Als der Nonkonformist Hans Henny Jahnn im November 1959 starb, gab es eine kleine Anzahl Urteilsfähiger, die den Tod eines bewunderten Dichteres betrauerten. Aber der breiten Öffentlichkeit war sein Name ein etwas vager Begriff: Religionsstifter, Pferdezüchter, Hormonforscher, Schriftsteller, Orgelbauer. Solche Aktivitäten galten als Facetten von einem Lebenswerk, dessen Charakteristikum geradezu das Unbändige ist. Jahnn ist ein Rebell gegen Landläufigkeit. Noch als Herausgeber von Kompositionen der alten Meister (wie Gesualdo) verschmähte er das Konventionelle. Reiner Niehoff versucht eine kritische und dennoch leidenschaftliche Gesamtdeutung des Phänomens Hans Henny Jahnn.
Rezensionsnotiz zu
Frankfurter Rundschau, 09.07.2002
Als die wohl bedeutendste Untersuchung zu Jahnn betrachtet Uwe Schweikert diesen Band, den er zugleich anspruchsvoll und klar geschrieben findet. Der vom Autor vorgeschlagenen Lektüre des Jahnnschen Gesamtwerks als mit der philosophischen Anthropologie Batailles zu interpretierenden "Akt der Transgression" ist der Rezensent bereitwillig gefolgt, um so zur "Wurzel von Jahnns Ästhetik" vorzudringen: Dem Verlangen nach einer "Resakralisierung des Daseins" im Vorgang der explosiven Entgrenzung.
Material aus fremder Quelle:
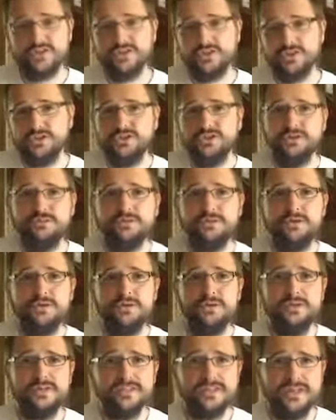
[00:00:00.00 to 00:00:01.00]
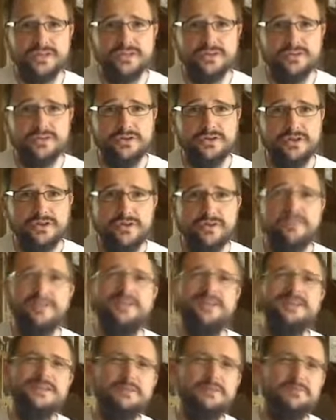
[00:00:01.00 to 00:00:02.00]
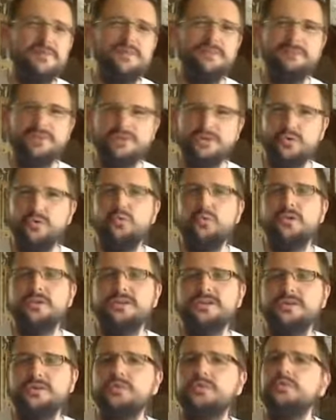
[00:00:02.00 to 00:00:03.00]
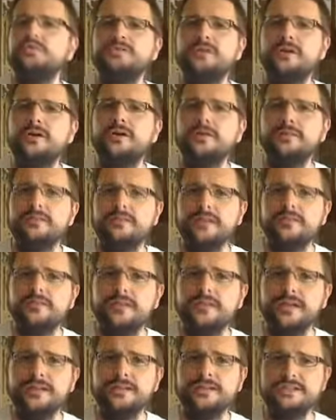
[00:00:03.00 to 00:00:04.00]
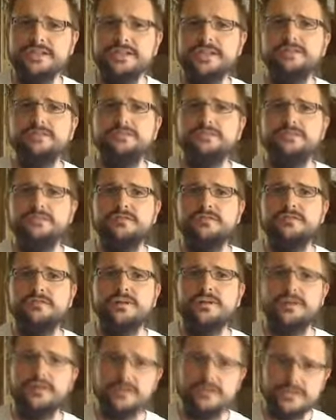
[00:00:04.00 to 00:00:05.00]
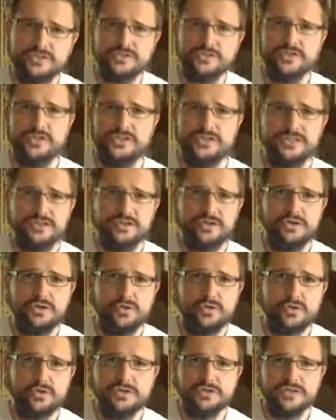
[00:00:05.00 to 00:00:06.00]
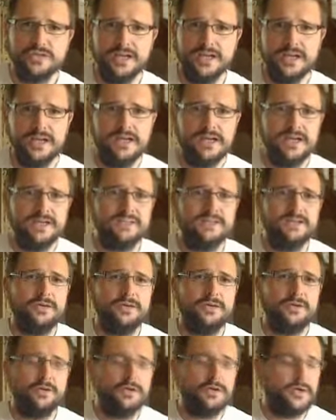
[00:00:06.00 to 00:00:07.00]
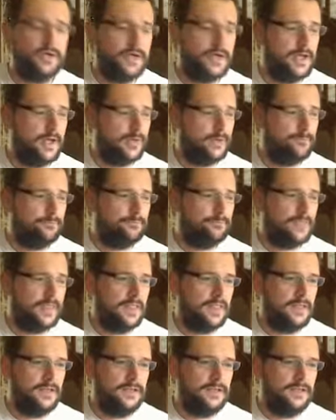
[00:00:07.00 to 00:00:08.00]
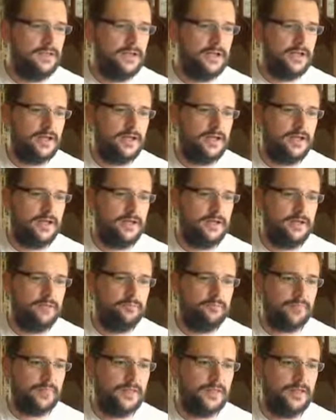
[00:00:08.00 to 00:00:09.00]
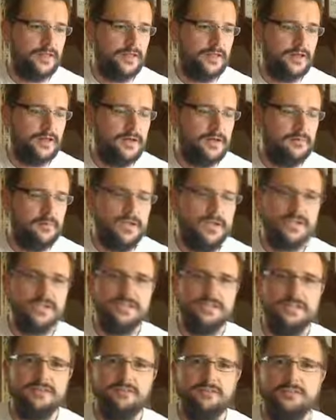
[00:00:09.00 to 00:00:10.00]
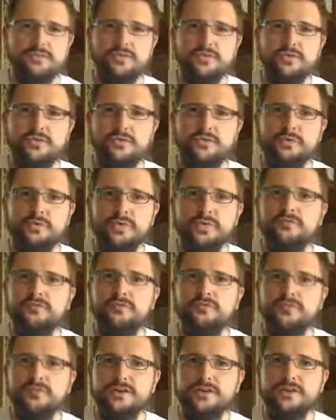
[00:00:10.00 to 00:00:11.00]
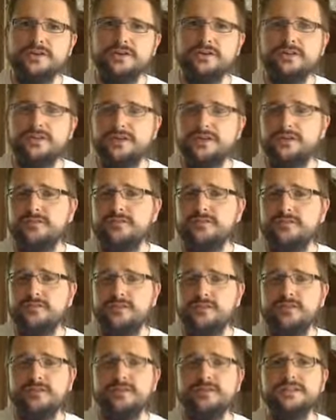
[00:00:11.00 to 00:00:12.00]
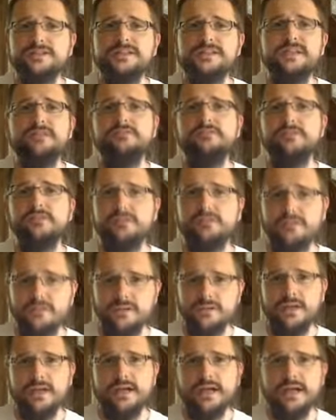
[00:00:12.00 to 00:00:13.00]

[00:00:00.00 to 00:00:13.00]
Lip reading: Should this be called a second or a ninth? They're pretty much always called ninths in terms of constructing chords. So, like a major 7th chord would have the 1st, 3rd, 5th, and 7th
Niehoffs Weg dahin, ausgehend von Jahnns Gründung der neuheidnischen Glaubensgemeinschaft Ugrino, scheint Schweikert einzuleuchten (fehlen ihm auch mitunter die Vergleiche zu anderen Autoren mit ähnlichen Ansprüchen), das Fazit des Buches, demnach Jahnns Kunst sich das Ausgeschiedene, Abgedrängte zur Aufgabe macht, will er gern unterstreichen. Und auch, dass es die bild- und sprachvisionäre Gewalt ist, die an Jahnn fasziniert, eine Gewalt, "vor der der beliebte Hammelsprung zwischen Irrationalität und Vernunft versagt".
Rezensionsnotiz zu
Frankfurter Allgemeine Zeitung, 25.03.2002
Rainer Niehoff widmet sich Leben und Werk Hans Henny Jahnns mit der Theorie der "Überschreitung", die Georges Bataille entworfen hat. Der erste Teil seiner Studie gilt ganz der von Jahnn bis ins Detail entwickelten, aber (zum Glück) kaum umgesetzten Religionsgemeinschaft UGRINO, die - obgleich antichristlich inspiriert - so etwas wie eine "autoritär verfügte und sakral und erhaben installierte 'Schicksalsbühne'" bieten sollte, wie der Rezensent Heinz Ludwig Arnold das Konzept des Autors zusammenfasst. An diesem ersten Teil lobt Arnold die genaue Recherche und die "geradezu" spannende Erzählweise. Auch für die eigentlich literarischen Werke erweist sich, findet der Rezensent, der Ansatz mit Bataille (Artaud kommt noch hinzu) als fruchtbar, wenngleich die Untersuchung zwar "sehr scharfsinnig und sehr komplex" geraten sei, aber auch, wie kaum anders zu erwarten, einigermaßen "anstrengend".